Finance officials and economists look with wary eyes
to China’s shadow banking system.
A new
financial crisis
The
tectonic plates of the world’s financial system are building up tension and are
overdue for a slip. More than a decade — a typical interval between panics —
since the last crisis, protections are more or less in place against a
recurrence of those events. But the next crisis is always different, as
financiers like to say.
Finance
officials and economists look with wary eyes to China’s shadow banking system.
Alternative sources of credit, away from conventional banks, have boomed along
with the economy. Officials have not taken the measure of the phenomenon with
any degree of confidence. As China’s economy wobbles, that credit looks shaky.
Even a small uptick in losses can wipe out lenders with thin financial
cushions.
The truce
in Trump’s trade offensives has been a taken with a sigh of relief. But the
peace, and China’s economy, is fragile. Any political misstep could set off
fresh hostilities that would dim growth prospects.
This comes
while warning lights are flashing red on the control panels of market watchdogs
and analysts.
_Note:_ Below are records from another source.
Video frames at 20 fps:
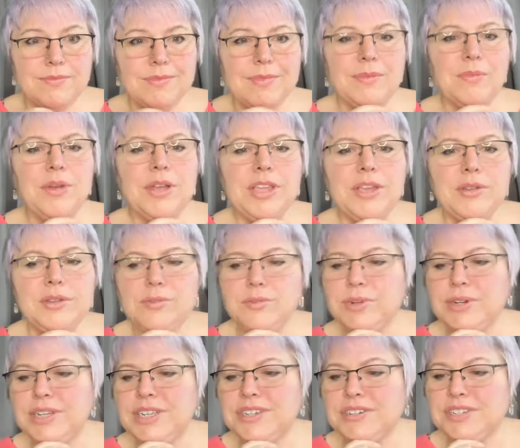what
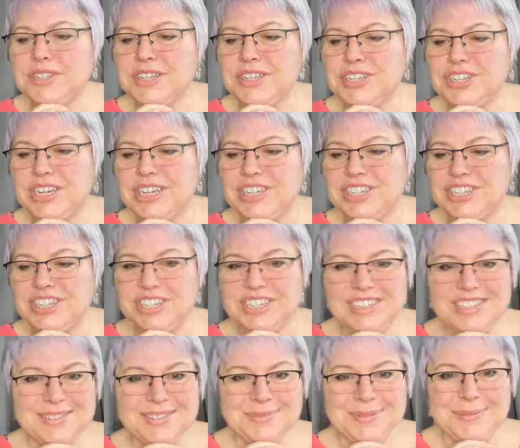your
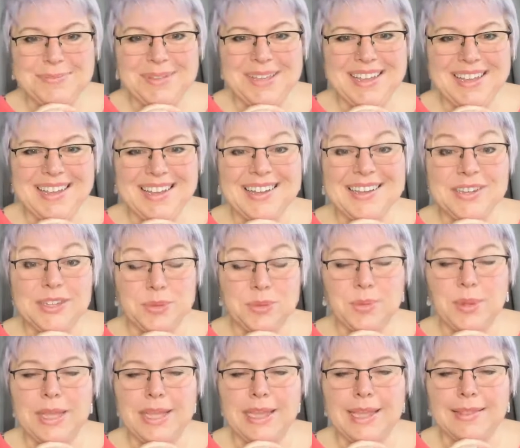suggestions would be on
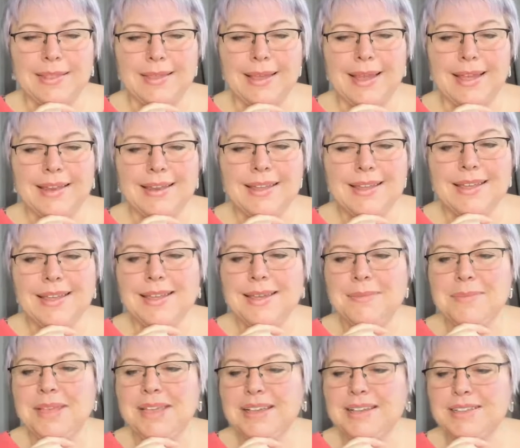tweaking that,
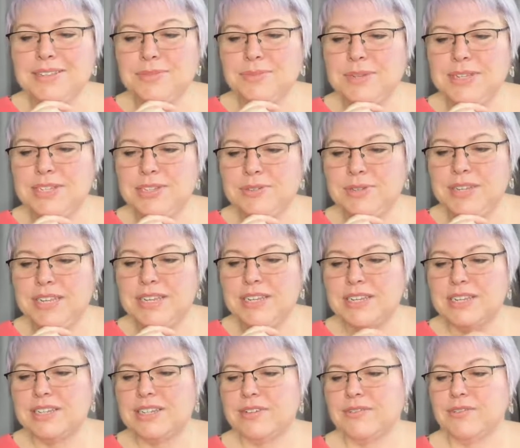because we do need
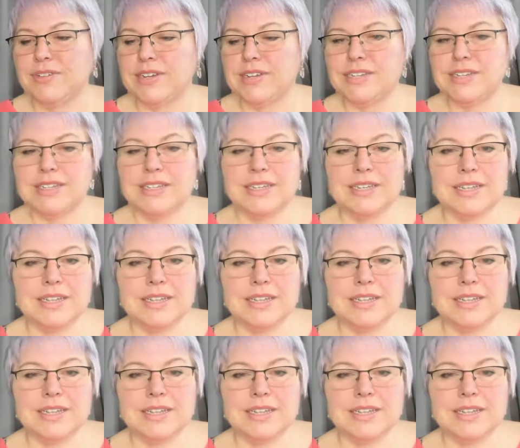a different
Several classes of stocks and bonds are trading at high prices.
Those two forces together are ready to shake the financial world in 2020.
Brexit gets
(even) dirtier
Post-Brexit
trade talks between the U.K. and the EU will turn ugly in 2020 as Prime
Minister Boris Johnson pushes for the freedom to diverge from EU rules.
With the
U.K. now all but certain to leave the EU on January 31, that leaves the really
hard question — what kind of relationship the U.K. wants to have with the EU —
to be solved in a punishingly tight timetable by the end of December.
Anyone
expecting Johnson to ditch his hard Brexiteers and go for a trade deal with
close alignment with the single market and EU customs union should think again.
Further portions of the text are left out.